For the first time, a UBC professor has won the highest research honour from the Social Sciences and Humanities Research Council (SSHRC).
Janet Werker, a professor in UBC’s Department of Psychology, has been selected as SSHRC’s 2015 Gold Medal winner for her outstanding achievements in the field of children’s language acquisition. Here, she discusses her work in this fascinating field and the next research challenges she plans to tackle.
What inspired you to focus on this area of child development?
I have been fascinated by language throughout my career, and have always wanted to understand how infants so rapidly acquire this incredibly complex system. Living in Canada, an officially bilingual country, and in Vancouver – where the majority of children now grow up with at least two languages in the home – made me want to understand whether and how language acquisition unfolds in a bilingual home.
What’s the most surprising thing you have discovered about children’s ability to acquire language?
I think the most important discovery from my research is just how prepared infants are, already at birth, to acquire the language used around them – and how it is equally natural for babies to acquire two languages as it is one. From the moment they are born, infants choose to listen to speech over other kinds of sounds, to watch talking faces over other kinds of visual stimuli – and their brains respond in a special way to speech over equally complex sounds.

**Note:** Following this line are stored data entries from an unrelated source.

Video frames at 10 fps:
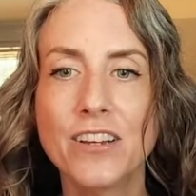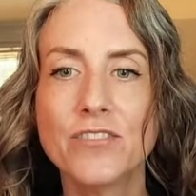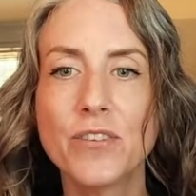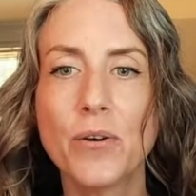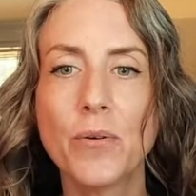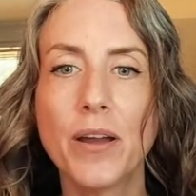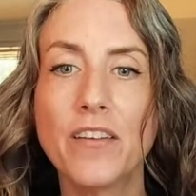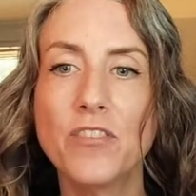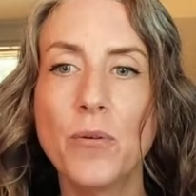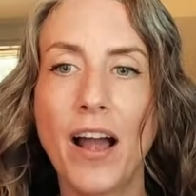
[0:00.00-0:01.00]
So
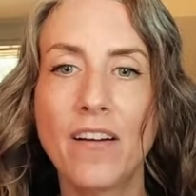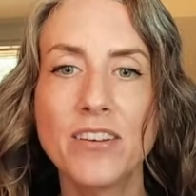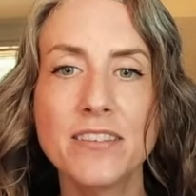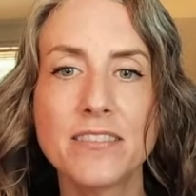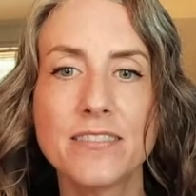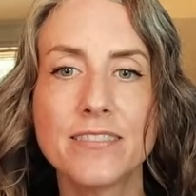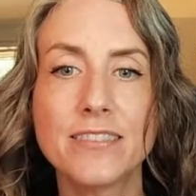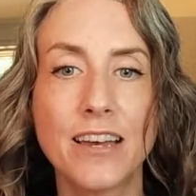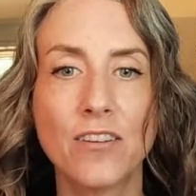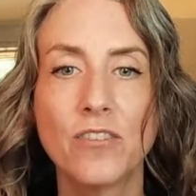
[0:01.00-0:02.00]
if you haven't
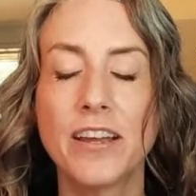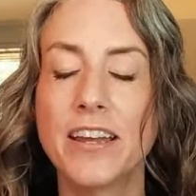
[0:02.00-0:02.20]
settled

In addition, by birth babies have already learned about the language they heard in utero, and babies exposed to two languages in utero show familiarity with both. This budding familiarity – first to the melody and rhythm of the native language(s), then to its individual sounds, and later to its words and structures – helps infants learn to understand and speak their native language.
What can parents and other caregivers do to best support children’s language acquisition and/or linguistic development?

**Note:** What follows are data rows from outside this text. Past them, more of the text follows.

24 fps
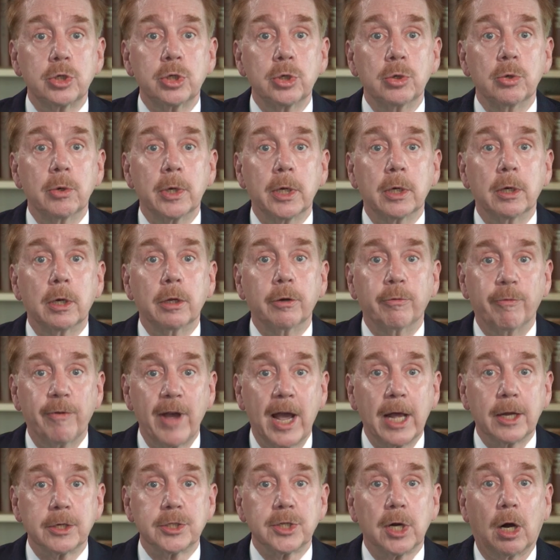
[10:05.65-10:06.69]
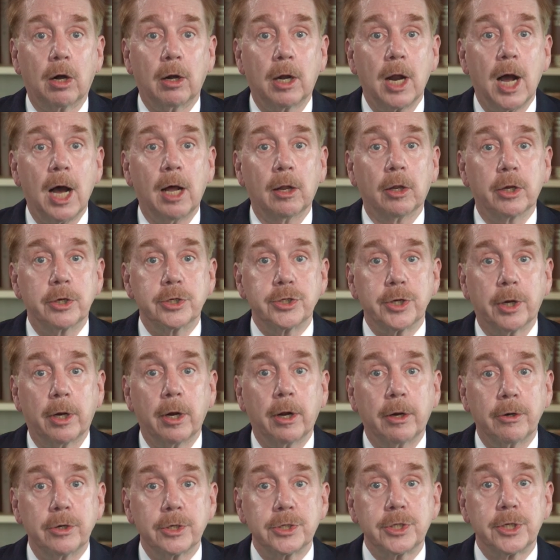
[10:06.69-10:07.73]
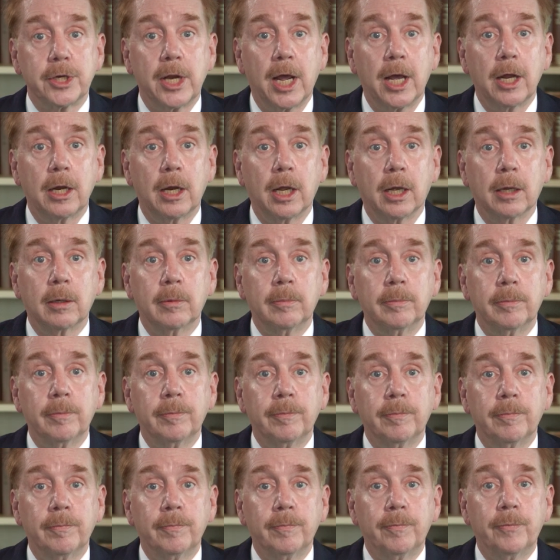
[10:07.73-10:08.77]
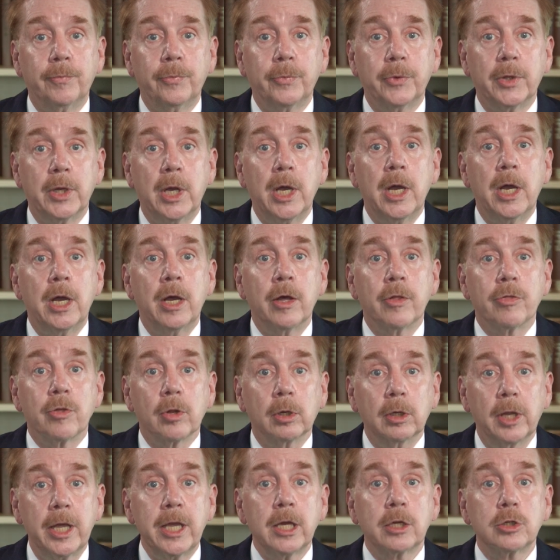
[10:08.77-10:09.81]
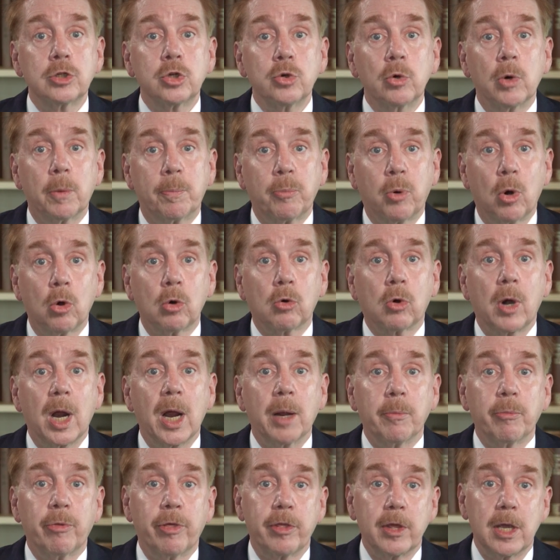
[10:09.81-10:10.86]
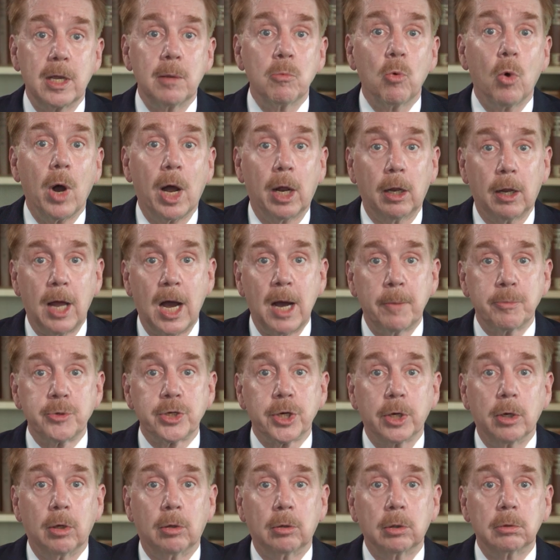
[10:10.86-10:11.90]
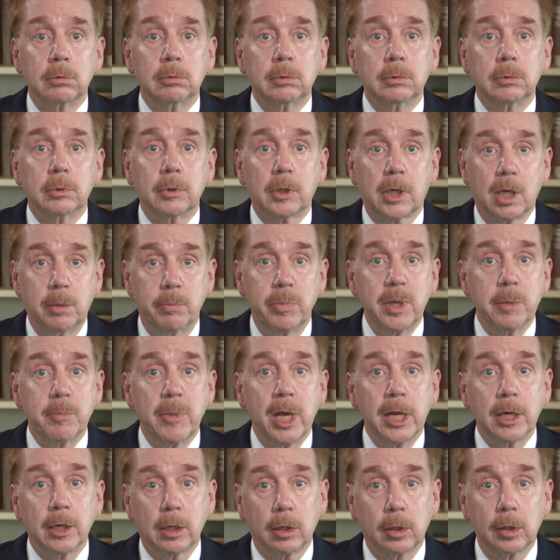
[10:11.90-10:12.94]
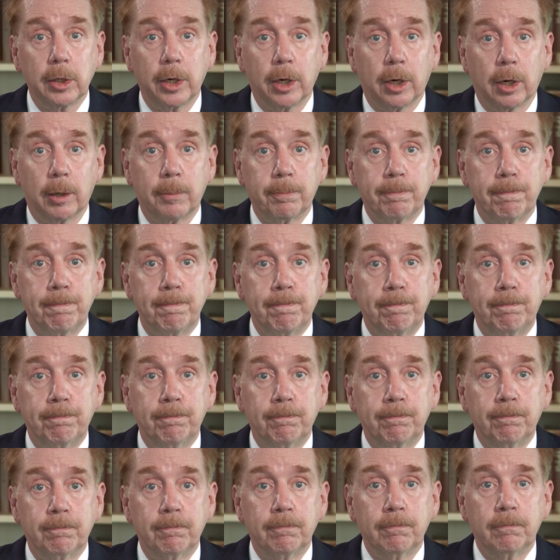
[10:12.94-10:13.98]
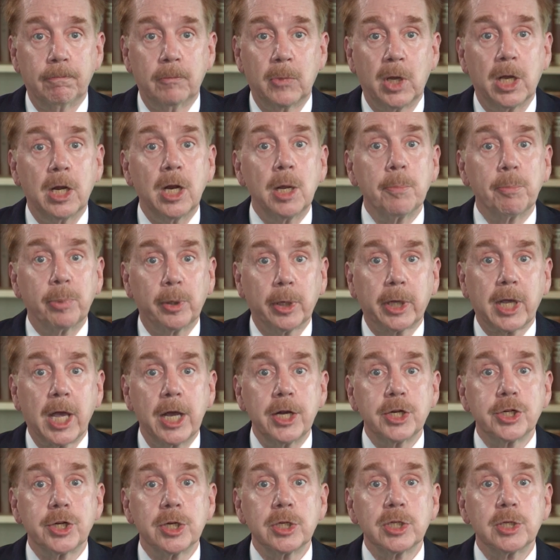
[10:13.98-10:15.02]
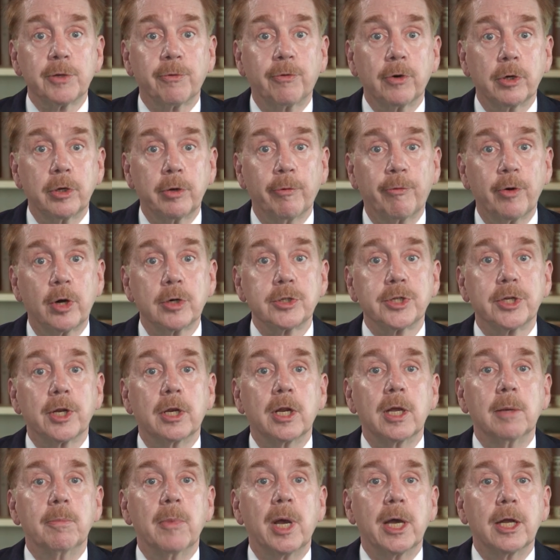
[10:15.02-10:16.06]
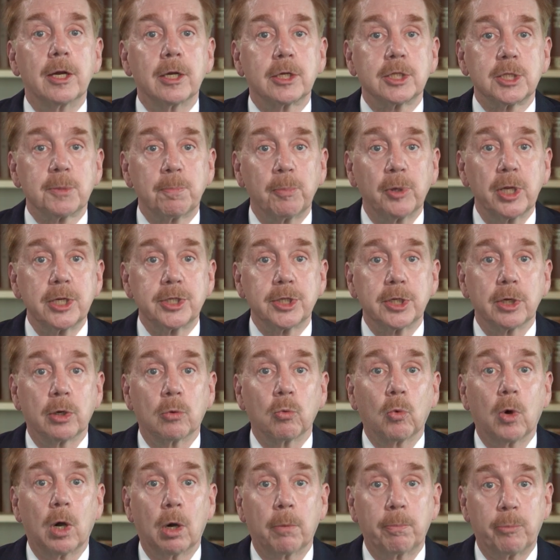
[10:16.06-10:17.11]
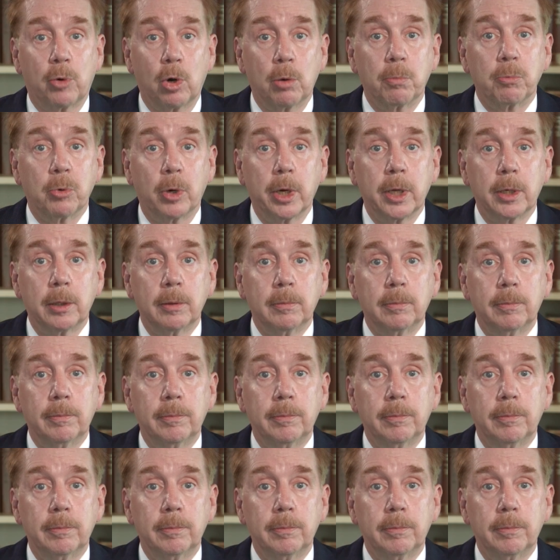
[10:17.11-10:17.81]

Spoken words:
to and advance our knowledge and understanding? The link to a program theme, while optional, can be made clear, and implications for diversity made explicit where appropriate.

The best thing parents can do is to realize that language acquisition begins long before the first word – that babies are picking up the properties of the native language from the time they are born (and before!). Moreover, babies do like the special style of “infant-directed” speech most parents naturally use, and do like to engage in “turn-taking” even before they can actually produce words.
So the best thing parents can do is to talk to their children from the time they are newborn infants, and to feel free to do so in a way that engages the child’s interest, that involves a back and forth of who vocalizes when, and that focuses on objects and events that are of interest to the child.
What are the unknowns in your area that you want to explore?
There are a couple of questions that I’m particularly excited about. One is to explore not just how listening to language supports language acquisition for infants, but also how watching talking faces, and making their own attempts to imitate what they hear, promotes language acquisition.
The second and related question is to explore whether other expressions of “culture” contribute to bilingual acquisition. Do different ethnicities or any of the many other expressions of different cultures in the home help bilingual-learning infants keep their two languages distinct, in order to acquire the properties of each?
Finally, I’m very interested in critical periods – are these experiences most influential at certain junctures in development?